- Opening Delimiter -

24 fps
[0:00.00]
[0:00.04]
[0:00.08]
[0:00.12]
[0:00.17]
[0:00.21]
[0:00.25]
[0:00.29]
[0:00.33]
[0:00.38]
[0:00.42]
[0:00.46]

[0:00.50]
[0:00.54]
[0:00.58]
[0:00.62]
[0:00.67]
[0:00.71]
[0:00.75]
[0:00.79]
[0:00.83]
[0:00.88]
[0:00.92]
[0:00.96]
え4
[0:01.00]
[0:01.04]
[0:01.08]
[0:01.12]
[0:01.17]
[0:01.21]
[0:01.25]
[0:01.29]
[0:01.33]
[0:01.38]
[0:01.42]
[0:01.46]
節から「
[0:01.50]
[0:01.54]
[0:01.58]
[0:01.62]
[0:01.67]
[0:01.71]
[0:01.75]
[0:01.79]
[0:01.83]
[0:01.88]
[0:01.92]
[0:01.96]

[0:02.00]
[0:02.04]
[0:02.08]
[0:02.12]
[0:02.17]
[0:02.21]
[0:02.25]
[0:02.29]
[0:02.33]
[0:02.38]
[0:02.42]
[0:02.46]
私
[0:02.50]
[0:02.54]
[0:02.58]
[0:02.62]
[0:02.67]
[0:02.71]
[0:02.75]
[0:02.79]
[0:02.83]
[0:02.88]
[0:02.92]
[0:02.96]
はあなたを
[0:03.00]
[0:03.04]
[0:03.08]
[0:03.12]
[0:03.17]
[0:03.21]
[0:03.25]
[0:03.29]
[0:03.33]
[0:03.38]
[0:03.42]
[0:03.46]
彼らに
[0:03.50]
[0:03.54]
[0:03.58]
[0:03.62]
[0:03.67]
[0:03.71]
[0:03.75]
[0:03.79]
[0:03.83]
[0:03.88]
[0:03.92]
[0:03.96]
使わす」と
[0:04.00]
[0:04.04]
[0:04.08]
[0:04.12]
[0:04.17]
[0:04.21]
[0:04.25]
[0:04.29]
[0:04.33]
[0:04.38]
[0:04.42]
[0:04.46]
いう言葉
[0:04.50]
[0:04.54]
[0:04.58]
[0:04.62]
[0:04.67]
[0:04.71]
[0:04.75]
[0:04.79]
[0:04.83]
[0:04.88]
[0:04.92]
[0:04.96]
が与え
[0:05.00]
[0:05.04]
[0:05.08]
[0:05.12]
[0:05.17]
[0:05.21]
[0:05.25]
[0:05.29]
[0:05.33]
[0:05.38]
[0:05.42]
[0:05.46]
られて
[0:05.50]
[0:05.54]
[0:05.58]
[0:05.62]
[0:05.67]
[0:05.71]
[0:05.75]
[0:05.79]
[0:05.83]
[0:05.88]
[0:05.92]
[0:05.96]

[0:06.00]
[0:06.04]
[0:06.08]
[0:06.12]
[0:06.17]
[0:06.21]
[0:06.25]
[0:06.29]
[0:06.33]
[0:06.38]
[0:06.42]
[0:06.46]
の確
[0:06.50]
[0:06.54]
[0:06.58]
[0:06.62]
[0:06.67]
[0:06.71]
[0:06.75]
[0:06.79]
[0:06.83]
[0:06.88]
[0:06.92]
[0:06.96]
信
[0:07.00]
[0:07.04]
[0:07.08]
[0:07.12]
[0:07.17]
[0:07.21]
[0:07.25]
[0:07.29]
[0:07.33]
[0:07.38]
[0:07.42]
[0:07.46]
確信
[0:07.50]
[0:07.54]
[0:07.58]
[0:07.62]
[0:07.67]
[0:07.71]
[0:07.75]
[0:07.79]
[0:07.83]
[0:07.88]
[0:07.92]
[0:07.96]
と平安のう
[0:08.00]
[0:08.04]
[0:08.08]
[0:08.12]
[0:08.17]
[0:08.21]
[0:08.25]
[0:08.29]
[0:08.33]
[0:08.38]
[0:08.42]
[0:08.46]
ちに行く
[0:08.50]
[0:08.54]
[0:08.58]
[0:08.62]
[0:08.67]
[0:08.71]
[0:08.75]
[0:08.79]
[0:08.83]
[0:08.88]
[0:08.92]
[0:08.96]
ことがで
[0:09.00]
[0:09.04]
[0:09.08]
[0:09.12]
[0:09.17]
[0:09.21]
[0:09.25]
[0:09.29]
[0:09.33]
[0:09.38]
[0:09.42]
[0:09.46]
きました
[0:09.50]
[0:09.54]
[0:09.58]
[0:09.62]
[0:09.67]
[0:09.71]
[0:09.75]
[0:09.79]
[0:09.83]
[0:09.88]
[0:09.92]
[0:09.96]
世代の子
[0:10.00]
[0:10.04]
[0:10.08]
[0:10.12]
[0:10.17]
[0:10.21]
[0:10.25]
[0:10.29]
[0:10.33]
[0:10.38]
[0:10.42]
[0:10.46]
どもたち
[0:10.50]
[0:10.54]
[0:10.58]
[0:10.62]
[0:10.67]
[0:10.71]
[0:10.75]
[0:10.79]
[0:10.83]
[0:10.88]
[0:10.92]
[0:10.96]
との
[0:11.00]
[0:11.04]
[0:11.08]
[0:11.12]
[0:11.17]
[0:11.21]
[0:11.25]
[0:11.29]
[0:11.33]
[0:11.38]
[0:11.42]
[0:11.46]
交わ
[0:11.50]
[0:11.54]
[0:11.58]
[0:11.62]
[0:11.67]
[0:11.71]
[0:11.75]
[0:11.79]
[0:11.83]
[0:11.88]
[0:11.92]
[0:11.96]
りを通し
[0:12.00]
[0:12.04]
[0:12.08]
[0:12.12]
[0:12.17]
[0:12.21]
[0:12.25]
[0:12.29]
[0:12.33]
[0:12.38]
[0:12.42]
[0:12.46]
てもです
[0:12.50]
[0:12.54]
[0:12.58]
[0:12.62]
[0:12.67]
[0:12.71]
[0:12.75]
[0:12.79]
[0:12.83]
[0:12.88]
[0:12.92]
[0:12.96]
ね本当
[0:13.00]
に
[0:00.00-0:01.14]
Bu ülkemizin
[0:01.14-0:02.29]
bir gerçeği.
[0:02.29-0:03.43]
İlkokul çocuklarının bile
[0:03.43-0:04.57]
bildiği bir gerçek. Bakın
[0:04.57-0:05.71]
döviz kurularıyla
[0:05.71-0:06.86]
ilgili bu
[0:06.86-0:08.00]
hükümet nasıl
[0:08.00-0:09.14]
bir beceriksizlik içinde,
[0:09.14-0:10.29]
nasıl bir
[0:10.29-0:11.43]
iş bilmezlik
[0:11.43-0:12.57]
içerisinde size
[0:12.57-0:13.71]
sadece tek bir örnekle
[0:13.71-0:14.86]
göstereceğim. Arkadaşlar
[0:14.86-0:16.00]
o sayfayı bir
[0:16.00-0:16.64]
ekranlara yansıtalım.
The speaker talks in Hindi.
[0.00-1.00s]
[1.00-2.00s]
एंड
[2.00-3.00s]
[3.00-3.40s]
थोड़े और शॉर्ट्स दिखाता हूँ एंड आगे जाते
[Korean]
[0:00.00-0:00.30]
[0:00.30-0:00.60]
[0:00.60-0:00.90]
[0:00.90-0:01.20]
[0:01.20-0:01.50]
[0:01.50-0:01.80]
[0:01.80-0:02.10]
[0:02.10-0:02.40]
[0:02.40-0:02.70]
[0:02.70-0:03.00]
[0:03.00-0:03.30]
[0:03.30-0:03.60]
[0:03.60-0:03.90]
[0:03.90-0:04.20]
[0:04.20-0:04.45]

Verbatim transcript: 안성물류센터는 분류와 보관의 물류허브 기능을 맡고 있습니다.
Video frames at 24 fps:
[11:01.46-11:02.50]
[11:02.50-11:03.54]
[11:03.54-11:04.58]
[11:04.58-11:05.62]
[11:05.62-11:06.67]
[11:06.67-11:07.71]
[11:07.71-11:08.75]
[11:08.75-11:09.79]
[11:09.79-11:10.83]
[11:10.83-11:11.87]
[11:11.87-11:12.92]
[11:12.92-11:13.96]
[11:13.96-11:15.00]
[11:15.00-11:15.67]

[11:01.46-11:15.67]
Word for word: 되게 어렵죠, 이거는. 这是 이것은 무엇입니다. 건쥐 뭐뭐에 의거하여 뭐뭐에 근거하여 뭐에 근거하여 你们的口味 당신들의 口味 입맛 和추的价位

- Closing Delimiter -

■ Exercise requirements: What is needed is an exact copy of the line containing "[11:10.83-11:11.87]" and each line after it, through the final line of the entries above.

■ Response area:
[11:10.83-11:11.87]
[11:11.87-11:12.92]
[11:12.92-11:13.96]
[11:13.96-11:15.00]
[11:15.00-11:15.67]

[11:01.46-11:15.67]
Word for word: 되게 어렵죠, 이거는. 这是 이것은 무엇입니다. 건쥐 뭐뭐에 의거하여 뭐뭐에 근거하여 뭐에 근거하여 你们的口味 당신들의 口味 입맛 和추的价位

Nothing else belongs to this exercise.